El 6 de enero fallecía Ricardo Piglia en Buenos Aires. Desde entonces en la red, aprovechando la virtud de su inmediatez, se han disparado los homenajes, semblanzas, recopilatorios, etc. Quienes lo frecuentaban habitualmente, lo reivindican aún más, y quienes alguna vez lo descubrimos, estamos volviendo a él sin dejar de impresionarnos. Escucharlo hablar sobre Borges es nuestra manera de sumarnos al cariño con que sus estudiantes lo recuerdan en su labor como profesor universitario:

Leer cualquiera de sus trabajos corrobora que Piglia es uno de los grandes escritores-lectores-críticos latinoamericanos contemporáneos. Para ello les dejamos este pequeño fragmento sobre su conocida teoría del complot, extraído de una conferencia dictada el 15 de julio de 2001 en la Fundación Start de Buenos Aires. El texto íntegro pueden leerlo en su Antología personal (Fondo de Cultura Económica, 2014 y Anagrama, 2015):

Construir la mirada artística antes que la obra

El arte es un campo de experimentación de los lenguajes sociales. La vanguardia se propone, antes que nada, alterar la circulación normalizada del sentido. En lo que podríamos llamar el campo específico, la vanguardia niega la especificidad. Se ocupa antes de la organización material de la cultura que de la cultura misma. Se ocupa de lo que Brecht llamaba los modos de producción de la gloria, modos sociales de producción que definen una economía del valor. Ataca los regímenes de propiedad y de apropiación que no dependen del consenso o de una regulación natural, sino que son el resultado de relaciones de fuerza y de una lucha que impone ciertos criterios y anula otros. No hay vanguardia sin tradición, y la tradición, dice la vanguardia, se transforma en sentido común, en el sentido común menos común en apariencia, el gusto estético, el pleonasmo de los entendidos que, como dice Brecht, entienden lo que entienden y saben lo que todos saben que hay que saber. Por supuesto, Brecht ataca esa posición, ataca la convención y el acuerdo implícito. Todo el debate artístico ya no pasa entonces por la especificidad del texto, sino por sus usos y manipulaciones. Se trata de actuar sobre las condiciones que van a generar la expectativa y a definir el valor de la obra. Se termina con la noción de que el valor literario reside en la obra misma y se empieza a insistir sobre la idea de que ese valor es una intriga social. Lo que sabemos del texto antes de leer es tan importante como el texto mismo. Esta disposición es un elemento básico sobre el que Borges ha insistido: clásico, decía, es aquel texto que leemos como si fuera un clásico. Sabemos que es un clásico y entonces nos disponemos a leerlo de una manera tal que hasta sus defectos nos parecen deliberados. Podemos decir que la vanguardia ha intentado modificar ese sentido común, ese lugar estabilizado, y la forma que ha encontrado es la práctica de intervenir en el espacio de consenso para crear otro tipo de saber previo. En definitiva, el complot vanguardista parte de la hipótesis de que el valor no es un elemento interno, inmanente, sino que hay una serie de tramas sociales previas sobre las cuales el artista también debe intervenir. Y que esas tramas definen lo artístico, son lo artístico. Por eso, a menudo, la práctica de la vanguardia consiste en construir la mirada artística antes que la obra artística. Es lo que, obviamente, han hecho Duchamp o Macedonio.
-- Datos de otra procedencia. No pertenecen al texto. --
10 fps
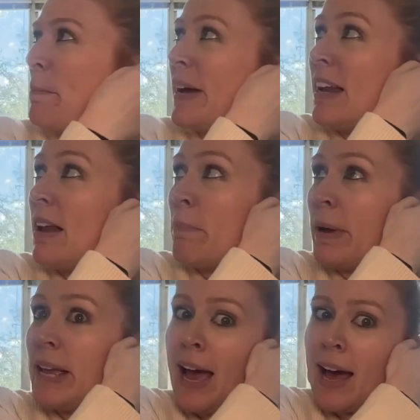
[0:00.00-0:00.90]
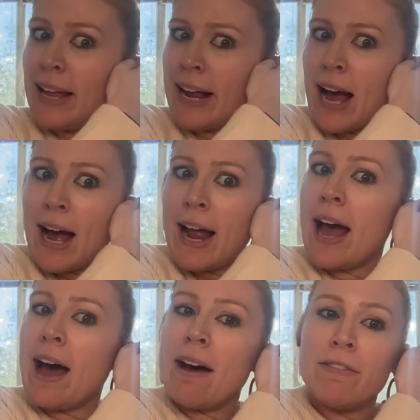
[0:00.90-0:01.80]
But yeah, like I
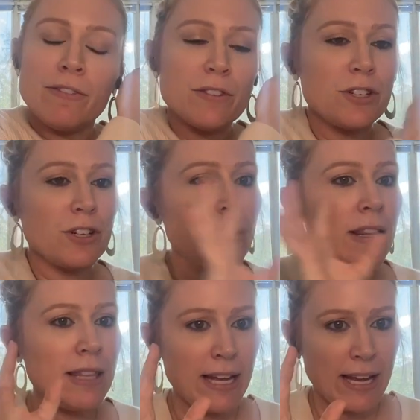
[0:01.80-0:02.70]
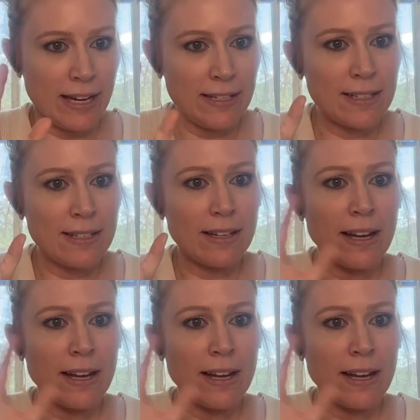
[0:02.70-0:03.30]
have certain things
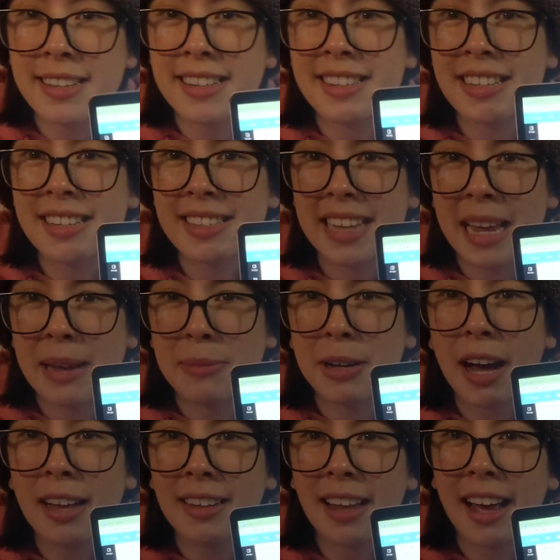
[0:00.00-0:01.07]
is the same
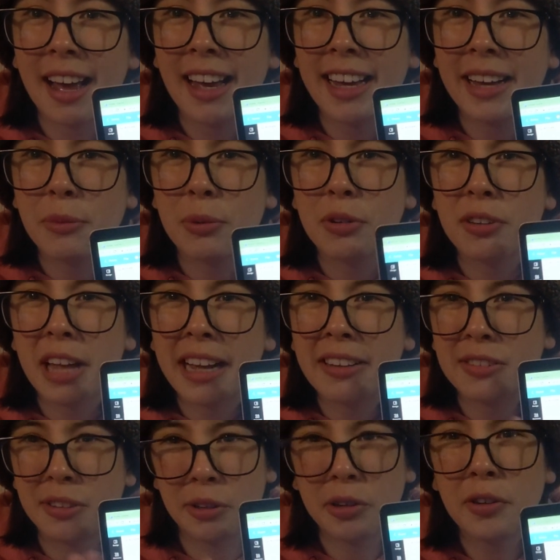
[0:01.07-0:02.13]
color, it will like
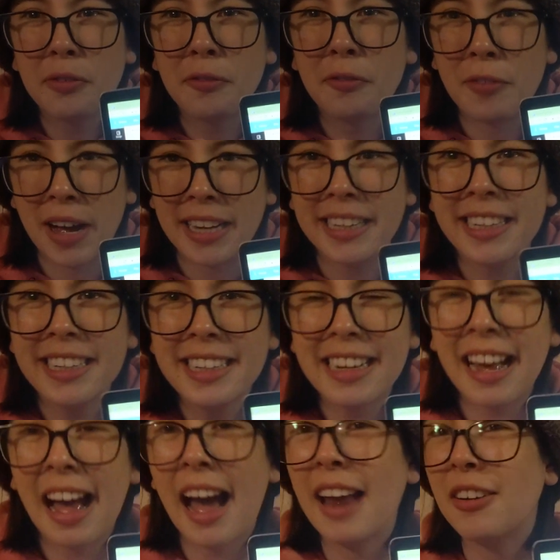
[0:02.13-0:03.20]
look funny.
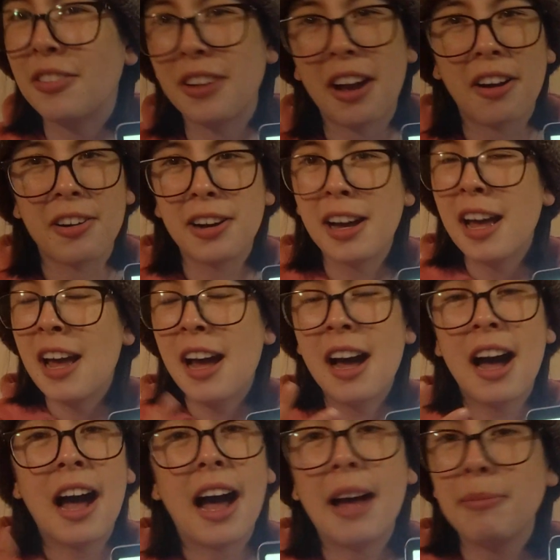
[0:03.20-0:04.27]
I don't know.
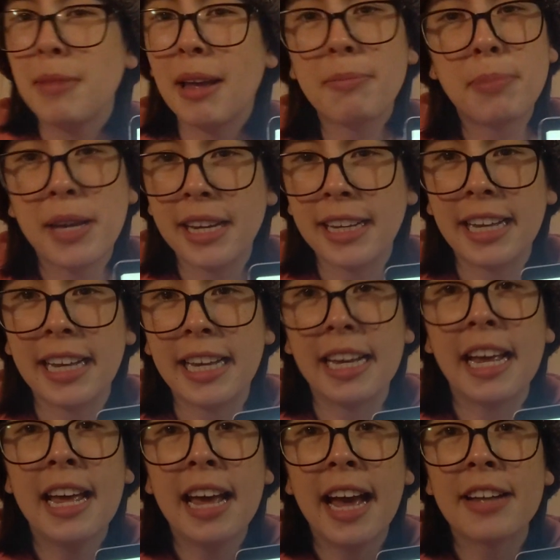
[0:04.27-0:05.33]
I'm like
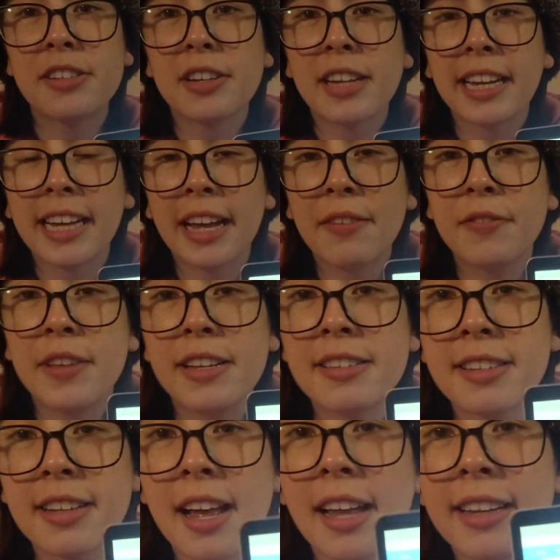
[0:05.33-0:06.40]
picky. And so like if this
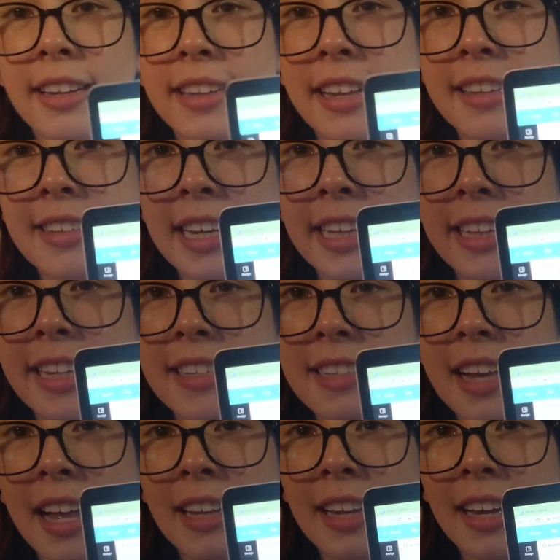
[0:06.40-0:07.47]
color, it's like this
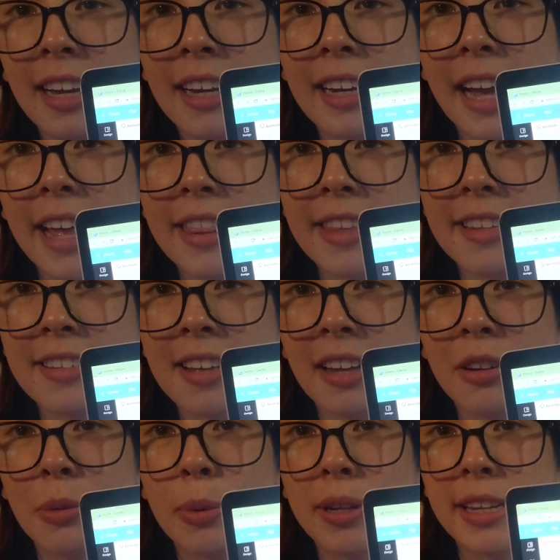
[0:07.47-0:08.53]
color and this
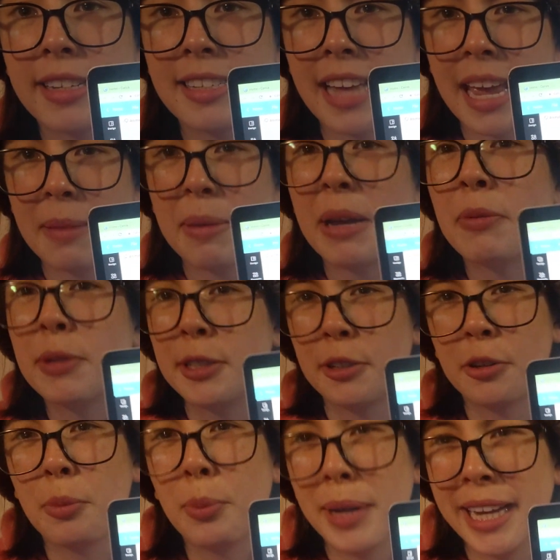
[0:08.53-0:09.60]
color were the same, it would
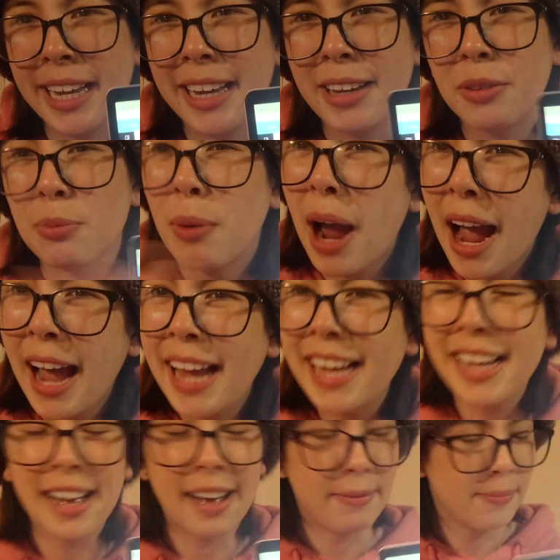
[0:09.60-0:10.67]
look weird,
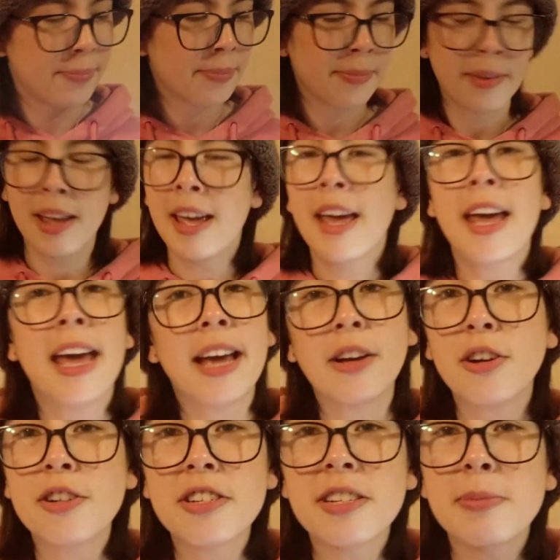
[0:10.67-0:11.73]
right? It
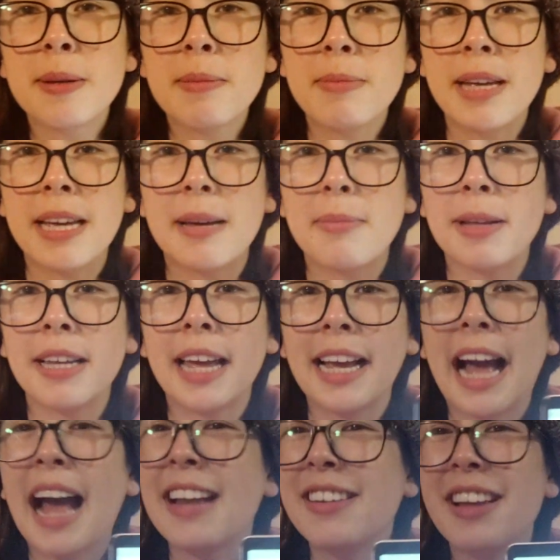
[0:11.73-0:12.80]
could just be me, but like
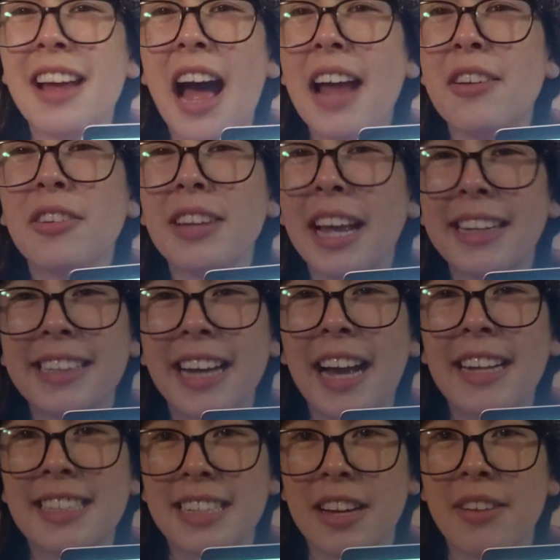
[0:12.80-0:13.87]
I don't like the
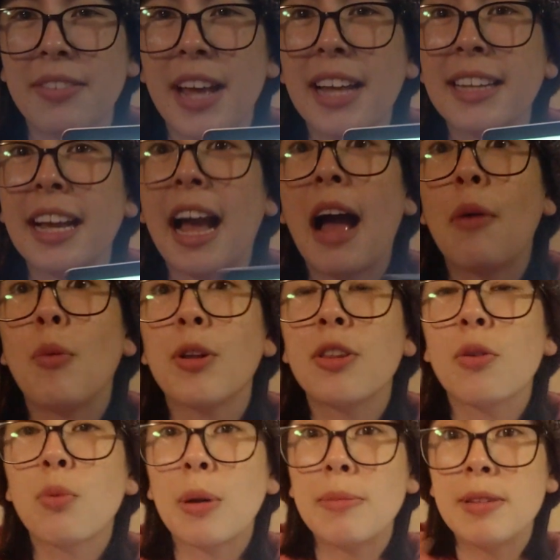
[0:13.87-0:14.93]
idea of that. Like I want
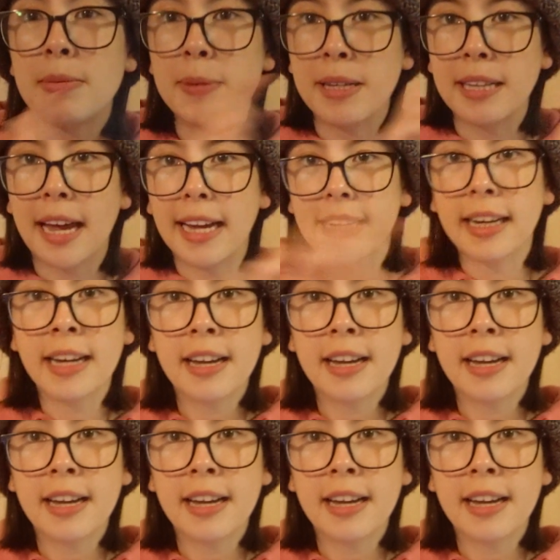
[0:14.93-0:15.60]
the rib to be like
Esto supone otra noción de lo que es la crítica artística, porque la construcción de esa mirada y su imposición entrañan un plan, una estrategia, una posición de combate, un sistema de alianzas. Como crítica, abandona el aspecto puramente negativo y practica, no ya la negación de una obra o de una producción artística, sino la postulación de una red y de una intriga y la construcción de otra realidad; abandona la obra que critica como si fuera un objeto en desuso y se dedica a crear una alternativa. En definitiva, la vanguardia sustituye la crítica por el complot.